I’ve been dreading winter, but as my kids press their noses against the cool glass to watch the first snowflakes fall, their anticipation is catching. The frigid rush of air whooshing in through the back door announces to our cozy kitchen the arrival of something new and exciting. My kids scramble to greet it like a long lost friend, hobbling half-dressed through the threshold, returning for the forgotten scarves and fallen gloves littering the hall in their wake. 


The snow charms me as well, in spite of myself. Maybe it’s the slow silence of the way it drifts in, blanketing everything in crisp white sparkles. Unlike its ferocious relative, the rainstorm, the snow doesn’t announce itself, nor does it assault its bystanders. Snow is the more contemplative cousin of the precipitation family. 

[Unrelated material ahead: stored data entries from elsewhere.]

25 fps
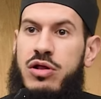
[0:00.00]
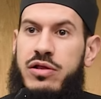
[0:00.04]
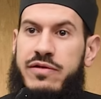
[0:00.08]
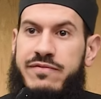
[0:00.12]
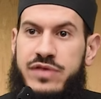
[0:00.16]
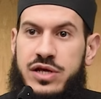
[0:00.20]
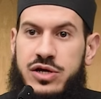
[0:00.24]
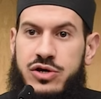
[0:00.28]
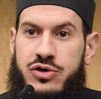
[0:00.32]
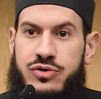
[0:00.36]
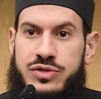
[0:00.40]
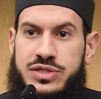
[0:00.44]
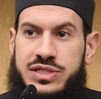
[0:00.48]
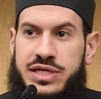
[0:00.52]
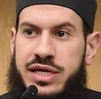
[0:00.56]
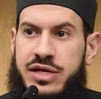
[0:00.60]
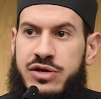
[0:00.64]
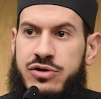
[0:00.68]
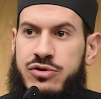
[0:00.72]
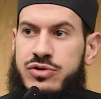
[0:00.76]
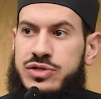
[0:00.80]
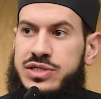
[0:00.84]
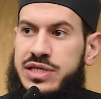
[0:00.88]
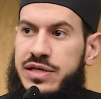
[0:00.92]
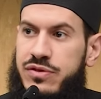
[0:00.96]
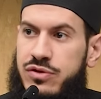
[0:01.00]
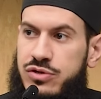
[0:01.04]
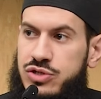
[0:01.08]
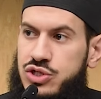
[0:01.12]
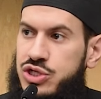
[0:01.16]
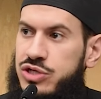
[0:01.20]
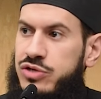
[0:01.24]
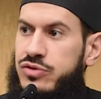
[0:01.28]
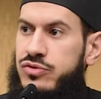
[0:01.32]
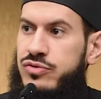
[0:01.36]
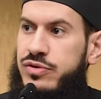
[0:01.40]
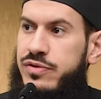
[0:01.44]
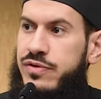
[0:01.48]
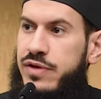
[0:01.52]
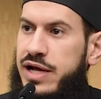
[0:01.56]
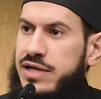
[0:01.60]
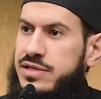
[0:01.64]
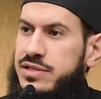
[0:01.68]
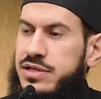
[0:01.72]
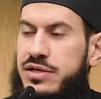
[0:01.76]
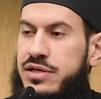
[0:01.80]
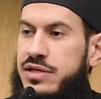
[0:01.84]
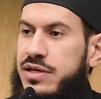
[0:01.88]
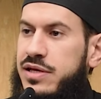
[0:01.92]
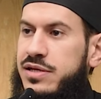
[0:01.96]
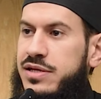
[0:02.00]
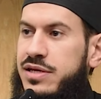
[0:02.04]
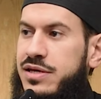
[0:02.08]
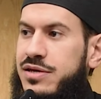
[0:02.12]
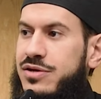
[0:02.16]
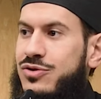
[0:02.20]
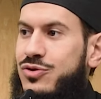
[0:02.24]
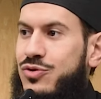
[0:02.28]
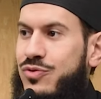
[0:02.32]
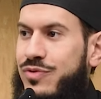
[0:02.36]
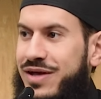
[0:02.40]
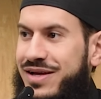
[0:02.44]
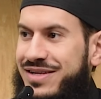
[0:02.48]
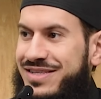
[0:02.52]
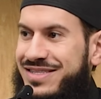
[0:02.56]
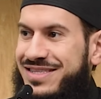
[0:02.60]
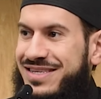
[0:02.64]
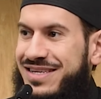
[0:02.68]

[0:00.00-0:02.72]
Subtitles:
of the crusaders and their children. He didn't do that.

The chill overcomes me, and I turn back to the warm glow of the kitchen, leaving my kids to the world of snow building, their imaginations made manifest. I return later to watch them, steaming mug in hand. As I sip, the hot steam reawakens the tip of my nose over its rim, and the patterns of frost on the window panes take hold of my attention. 

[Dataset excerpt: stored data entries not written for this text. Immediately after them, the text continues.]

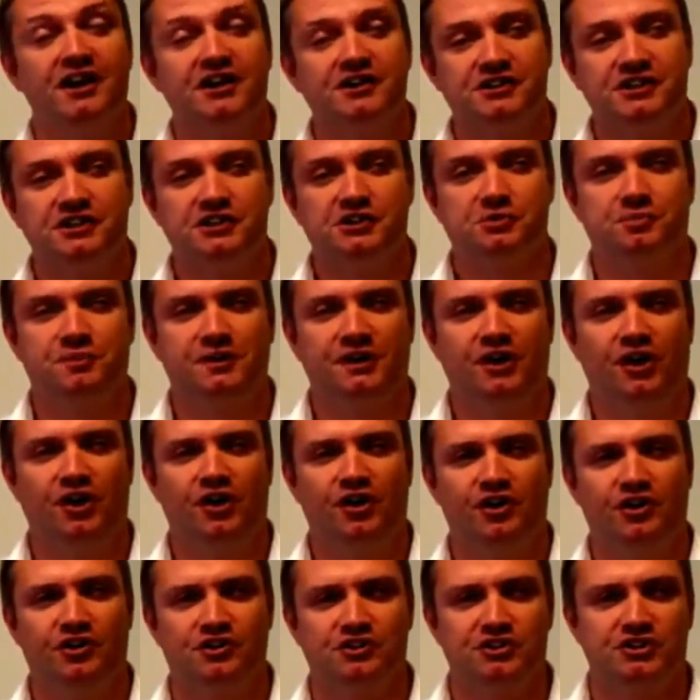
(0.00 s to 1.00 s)
since we
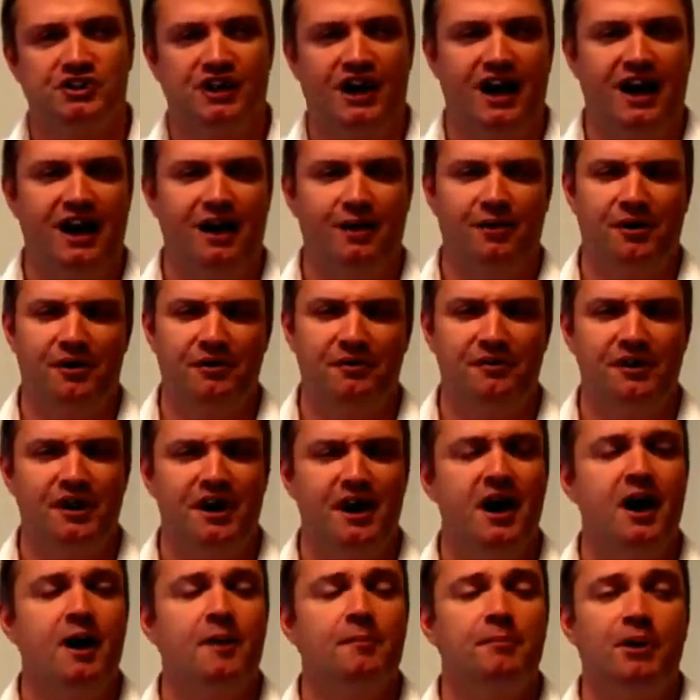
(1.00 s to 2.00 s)
launched
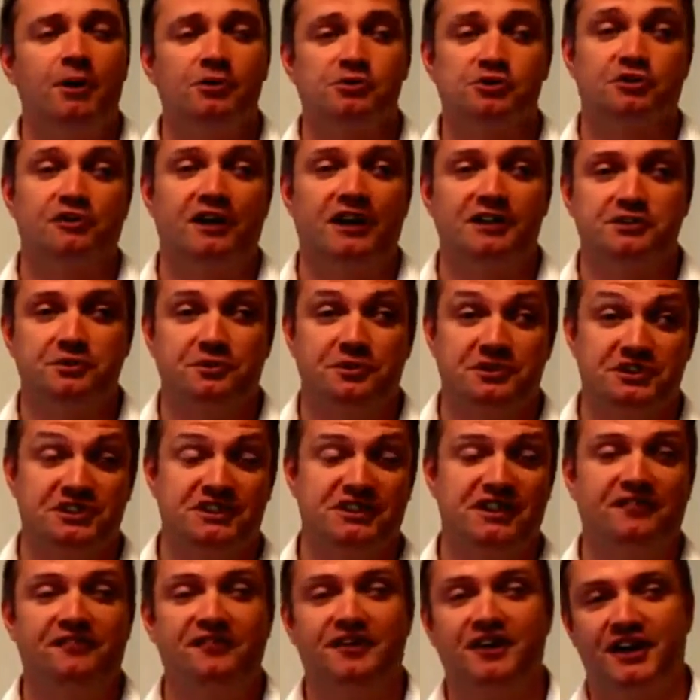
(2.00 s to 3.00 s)
our postgraduate
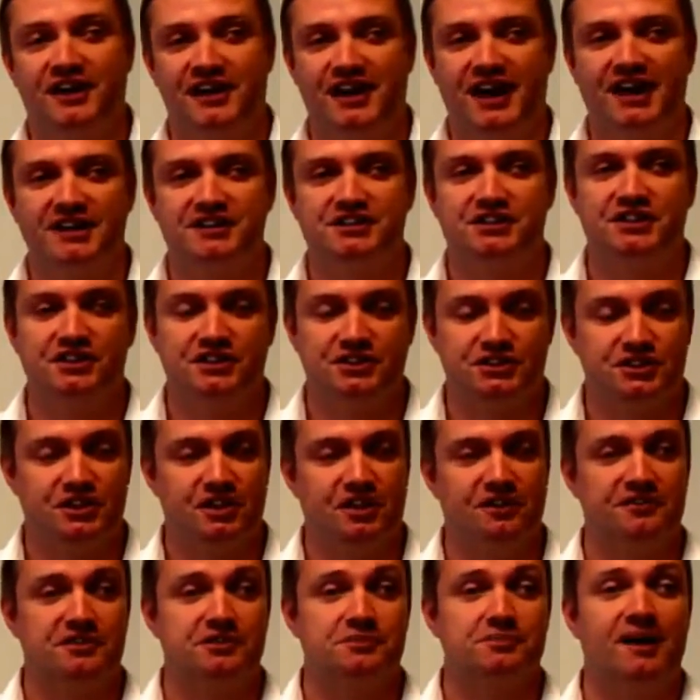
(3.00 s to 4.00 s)
certificate in IT
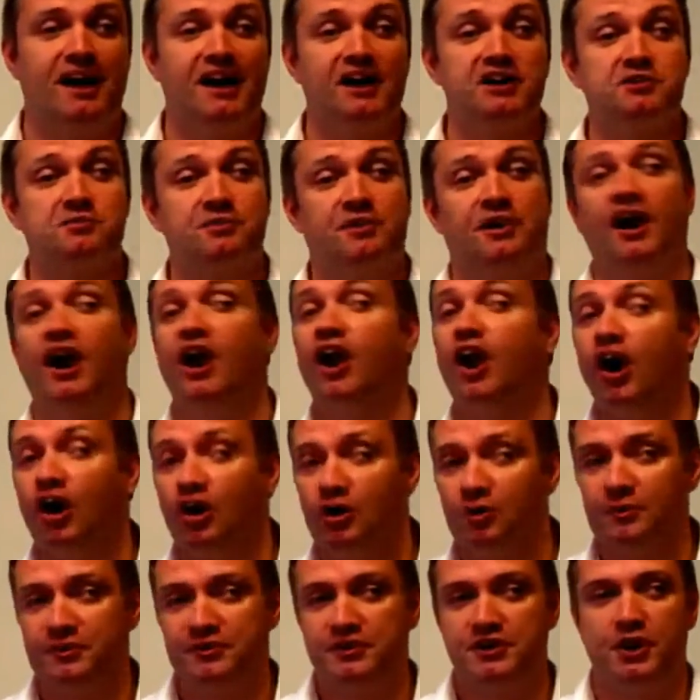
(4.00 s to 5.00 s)
service management
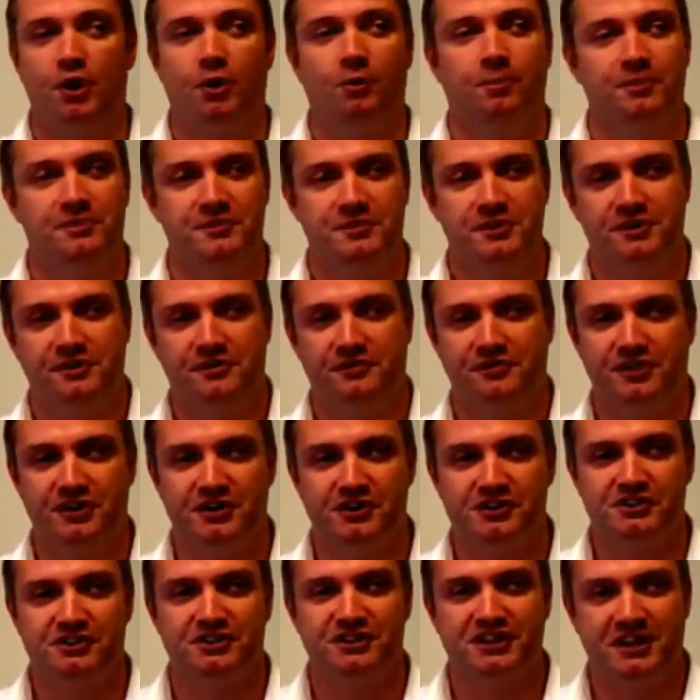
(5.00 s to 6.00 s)
along with the Open
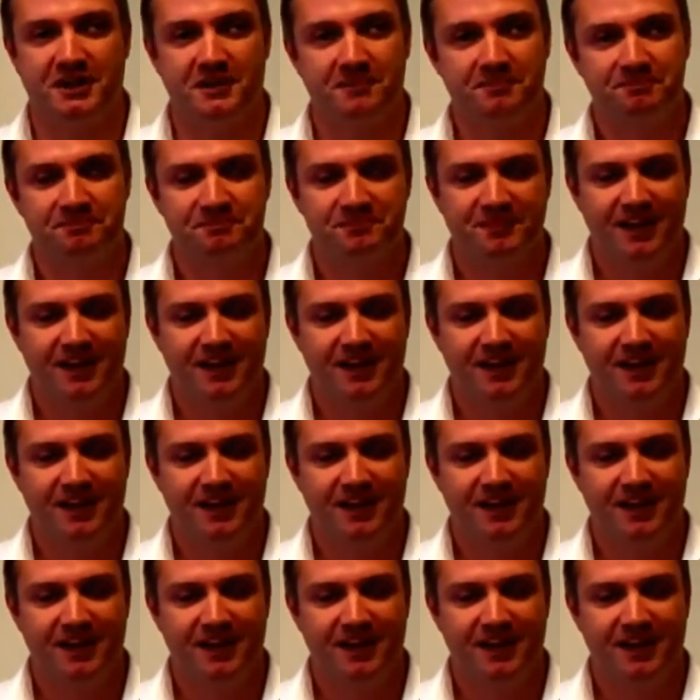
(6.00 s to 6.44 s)
University.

If we look closely enough, each snowflake is made of sometimes thousands of snow crystals, each with its own intricate hexagonal structure (thank you homeschooling). Like fingerprints, each has its own unrepeatable microscopic pattern. These artistic flourishes with mathematical precision have fallen, unseen by human eyes, for eons.


As I scurry about the house this Advent, placing items just so – before the kids inevitably “perfect” my placement of all decor – frosting cookies that will scarcely be glanced at before they become sticky fingers and crumbs littered across the floor, and tying bows atop pretty paper destined to become piles of rubble brimming our overfilled trash bins on December 26, I can’t always account for the joy of attending to these tiny bits of beauty. 

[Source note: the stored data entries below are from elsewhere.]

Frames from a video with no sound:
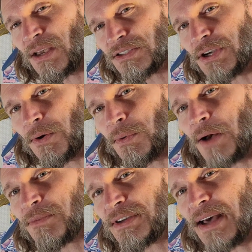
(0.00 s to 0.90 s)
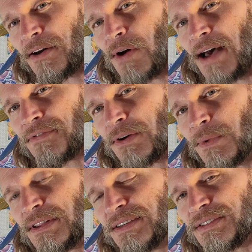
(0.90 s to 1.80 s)
So I'll bring that graphic
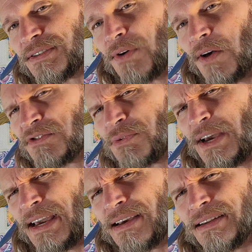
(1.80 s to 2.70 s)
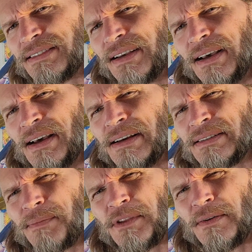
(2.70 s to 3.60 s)
with his golf swing and his
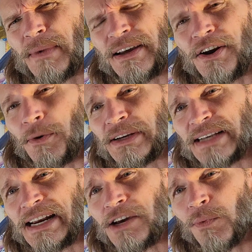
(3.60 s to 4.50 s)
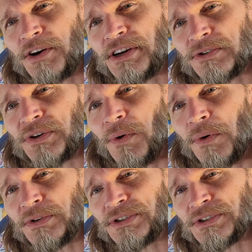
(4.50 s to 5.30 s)
something about, he's 81 years old.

Then, an idea dawns slow and bright as the dawn peeking over the snow capped peaks in the distance. God has written beauty into reality, down to each tiny snowflake. When I attend to the little details of our home, the carefully tied ribbons and strung up lights are not worldly or trivial –  they are sacramental. In beautifying our home, I act in the image of our Creator, who has beautified all of reality, down to the last microscopic snow crystal. 


Untold billions of intricately designed snow crystals have graced our earth unseen, unappreciated. I’m struck by the joy and anticipation God must have had in the moment the first human being thought to catch a snowflake for viewing under a microscope. Almost immediately, my grumpy inner theologian chastises me: “God is outside of time. We can't think of him anticipating anything.” My inner poet shushes away those technicalities, trusting in the wonder and awe of discovering God's secret designs, and his patience as he waits for us to revel in them. 


Our family recently traveled to Carlsbad Caverns National Park. Hidden beneath the unassuming desert landscape of New Mexico are miles of extravagant columns, flowing draperies, bottomless pools and cave pearls, floor to ceiling magnificent detail. All of this  formed over thousands (millions? a better homeschool mom would know) of years. And in all that time, these features remained in total darkness, impossible to see. Not even the Native Americans had stumbled upon it (I do know that much; it was on the tour). It was God’s silent secret until a single cowboy decided to follow the trail of bats streaming out of the cave’s mouth one summer evening. Can you imagine being Jim White, discovering Carlsbad for the first time?  What a gift God bestowed on him.  


Marveling at snowflakes and musing on caverns, I’m reminded of the birds of the air and the lilies of the field. Jesus made this same point Matthew recorded 2,000 years ago, but like Jim White, I’m finally discovering it anew just now: God created us with no less detail than nature’s intricate wonders. 

The caverns of our souls can be dark places with rough edges. When those same spaces fill with light, they become devastatingly beautiful. That is what Jesus does when we let him in. He brings his light to the spaces where we would stumble in darkness. Let us welcome in the light of Jesus this Advent, allowing him to brighten and highlight the beauty in even or perhaps especially the most precarious places of our lives. We might yet stumble upon the beauty he has hidden there, waiting for us to find it.